To further assist those firms that are working to enhance their wealth management business, Creehan said that BAM has teamed up with experts from the American Institute of CPAs to offer, as of February, tailored educational sessions through webcasts. The advanced planning sessions could include such topics as end-of-life strategies, integrating annuities and business entity structures.
Roger Ochs, president and CEO of HD Vest Financial Services, said that many wealth management clients are small-business owners. Oftentimes these business owners have sold their business and now possess a significant portfolio, so they are turning to advisors for a cash flow plan. In other words, they want to make sure their cash doesn't run out. Additional services include wealth transfer, estate planning, family issues and philanthropic planning.
"There are different needs and they are more complex, and there are tax issues that run through that," Ochs said.
Irving, Texas-based HD Vest provides training and solutions to about 4,600 tax professionals who offer financial planning services to their clients. Ochs said that the company is rolling out new technology this year to further help CPAs provide financial advice to their clients.
For example, during tax season it will pilot its new 1040 Analyst with a small group of accounting professionals. The technology will enable professionals to download tax data into a repository, where an algorithm will then identify financial planning opportunities.
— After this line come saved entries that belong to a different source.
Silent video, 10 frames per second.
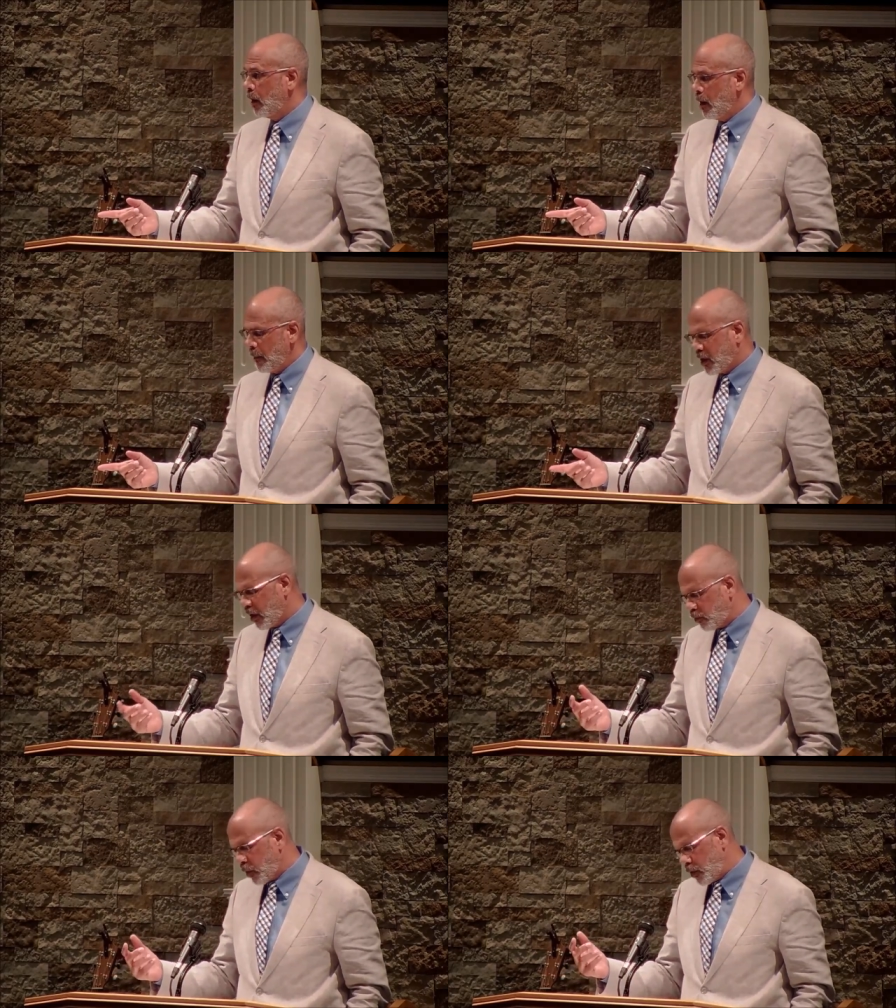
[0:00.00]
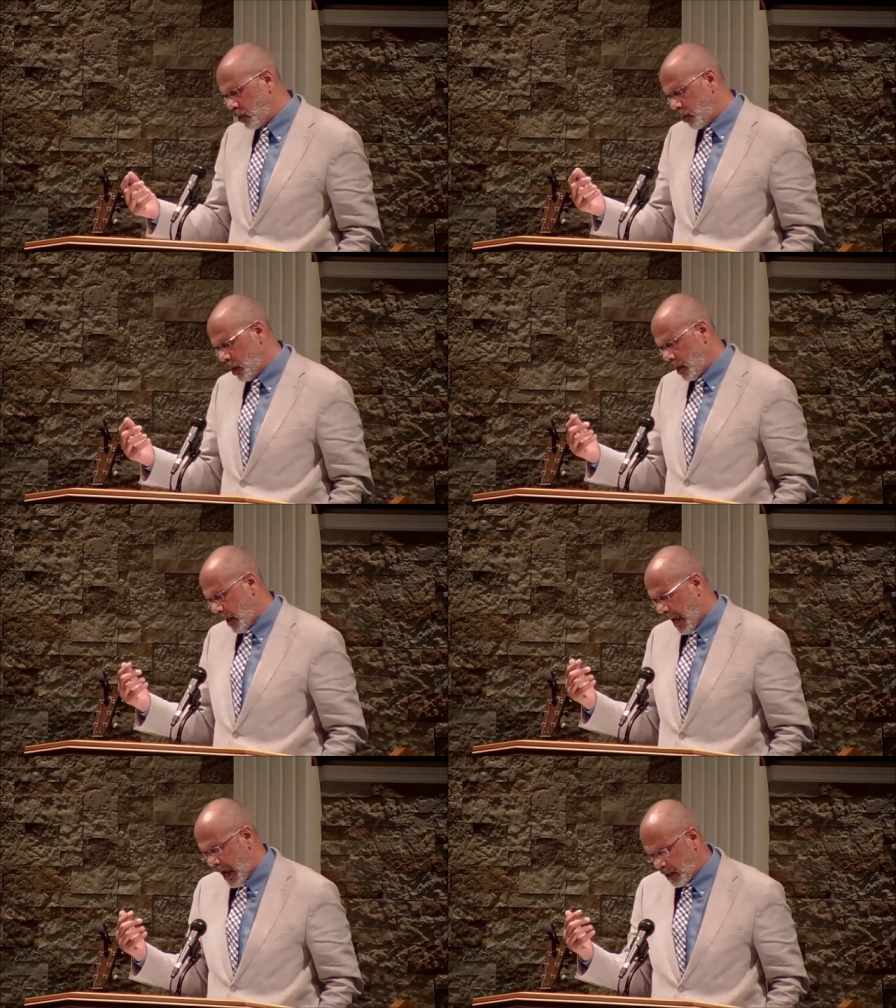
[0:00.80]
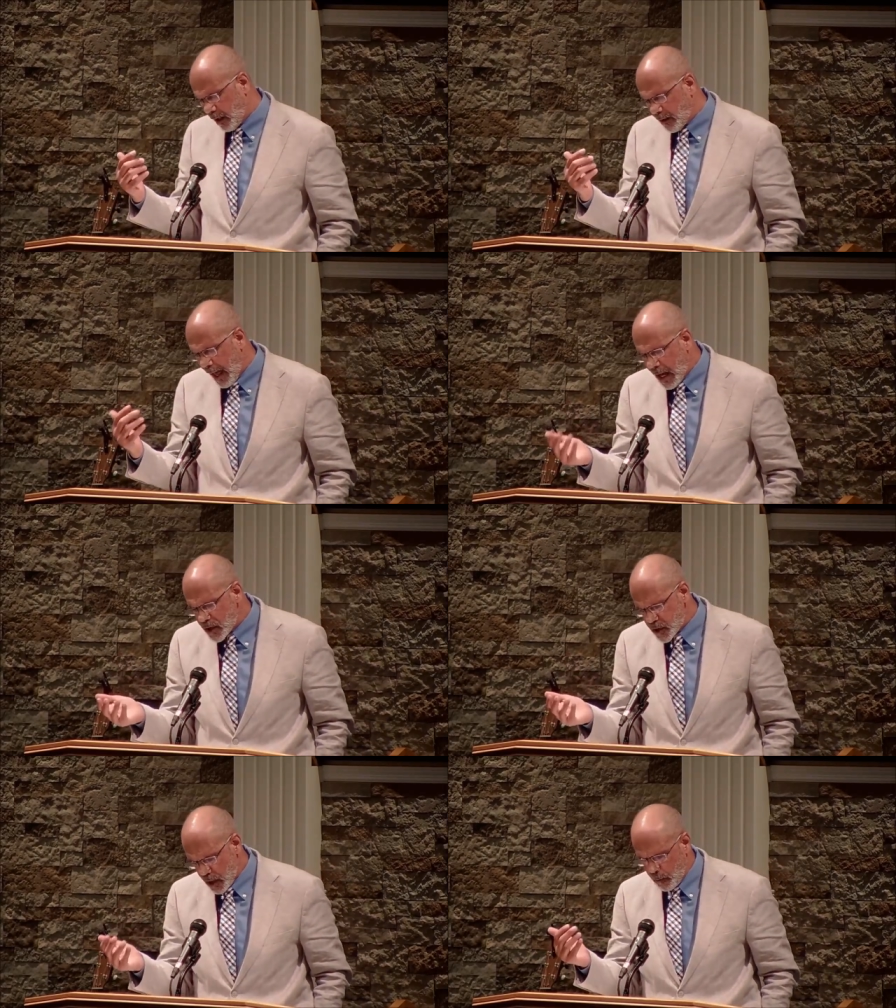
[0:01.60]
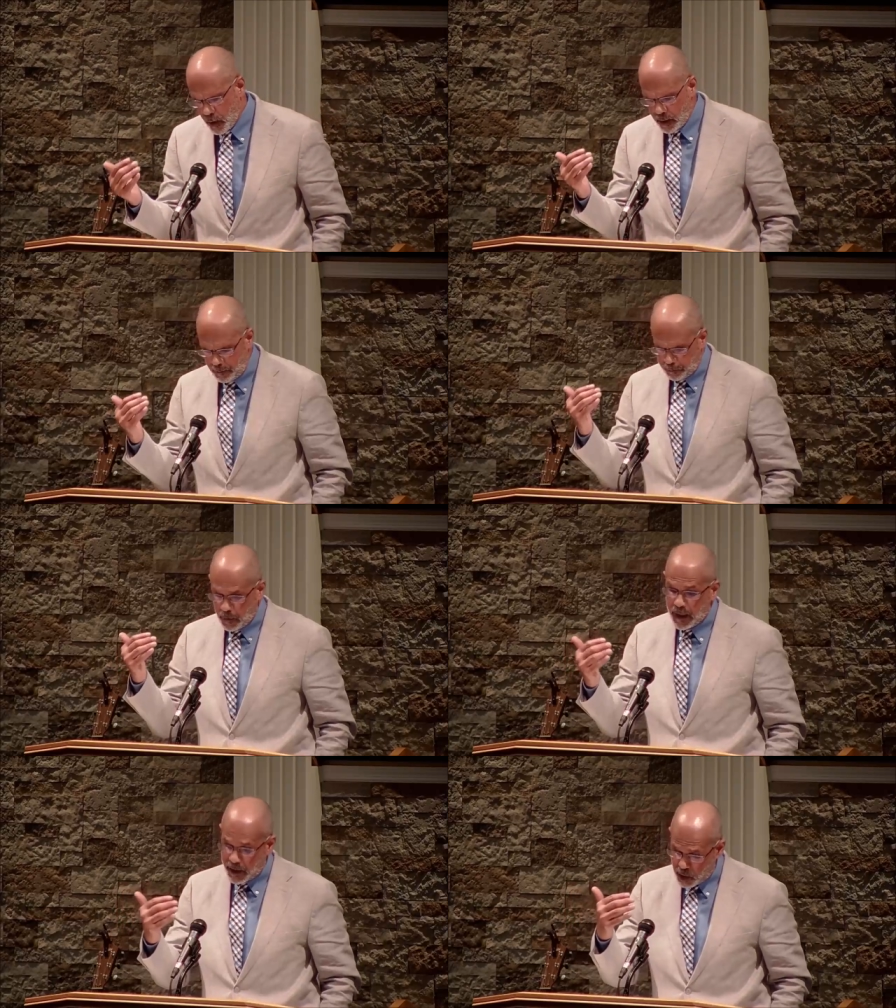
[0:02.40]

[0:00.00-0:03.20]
Because when you eh, allow someone in a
The company is also developing a new planning tool that will create a cash flow algorithm to help clients see if they will meet their financial goals.
"We believe that the CPA is uniquely qualified to deliver wealth management advice because they understand the tax implications," Ochs said.
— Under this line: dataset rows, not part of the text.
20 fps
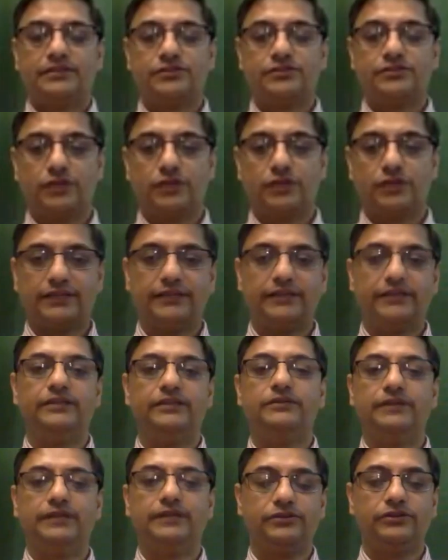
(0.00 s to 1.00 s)
is what they did. They
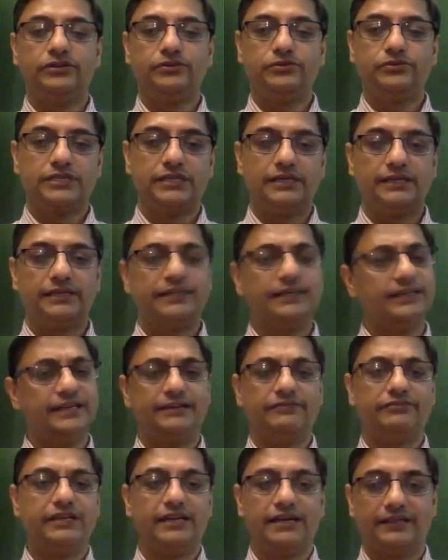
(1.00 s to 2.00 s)
went to New Zealand and
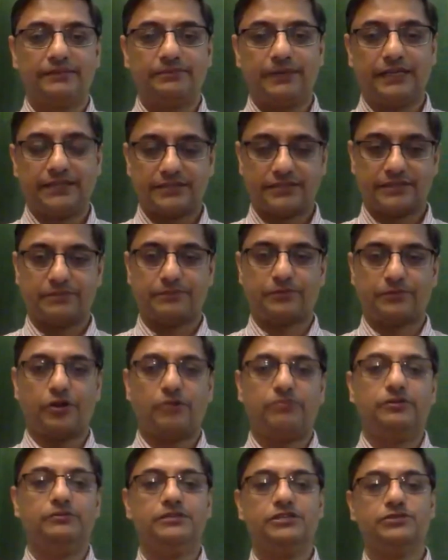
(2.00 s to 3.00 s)
every other place. The
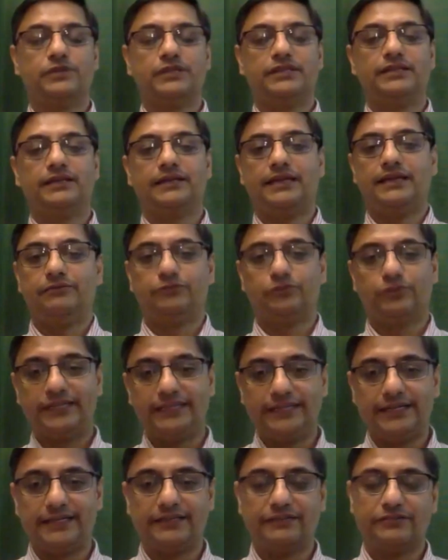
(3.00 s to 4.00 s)
problem is when they came to
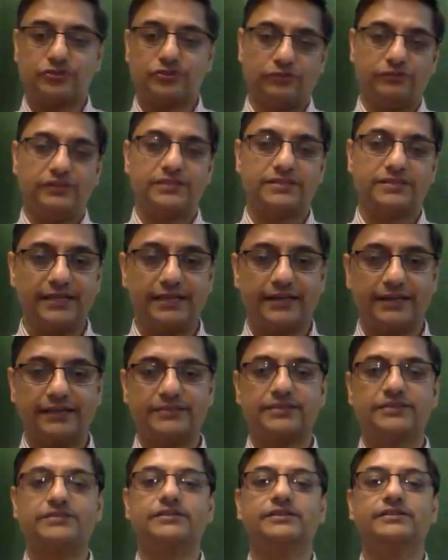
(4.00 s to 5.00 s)
India, there was obviously an
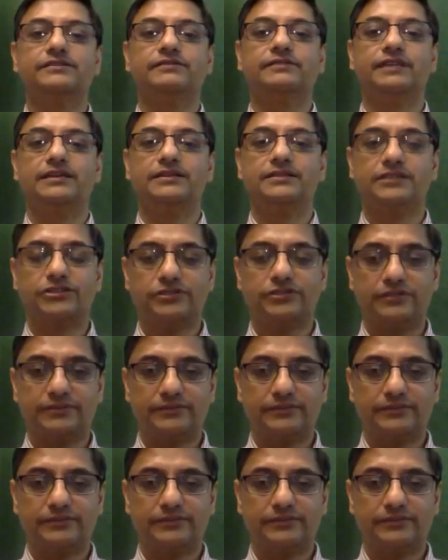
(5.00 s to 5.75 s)
existing civilization.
"There's no investment or insurance decision that doesn't have a tax ramification. ... I don't understand why anyone would not use a CPA for their wealth management needs ... because there is so much overlap," added Biddick of 1st Global.
As noted, 1st Global's approach to wealth management is known as "Method 10." These are 10 main categories that advisors should address with clients in order to implement a comprehensive financial solution.
The "Method 10" model from 1st Global includes:
- Tax planning;
- Investment planning;
- Retirement planning;
- Insurance;
- Income protection and asset preservation;
- Estate planning;
- Business planning;
- Education planning;
- Debt management; and,
- Special situations, which could include such one-off life events as divorce or incapacity.
"The differentiation comes in the services provided by the advisor, and nobody knows the clients better than that CPA advisor. So, that's really where the power of the advice comes in. It is difficult to commoditize the advice and the advice can be better because the CPA knows so much more about the client," Biddick said.
NOT YOUR USUAL CLIENTS
Biddick noted that one area of opportunity for those firms offering wealth management, or those looking to expand their wealth management business, is with Generations X and Y. Why? A quarter of all high-net-worth Americans are under the age of 40, according to research by BMO Private Bank. More than half have a graduate or professional degree, and only 3 percent attribute their wealth to an inheritance.
To help its advisors better target and serve these clients, 1st Global is currently working on a "Gen XY" consulting offering.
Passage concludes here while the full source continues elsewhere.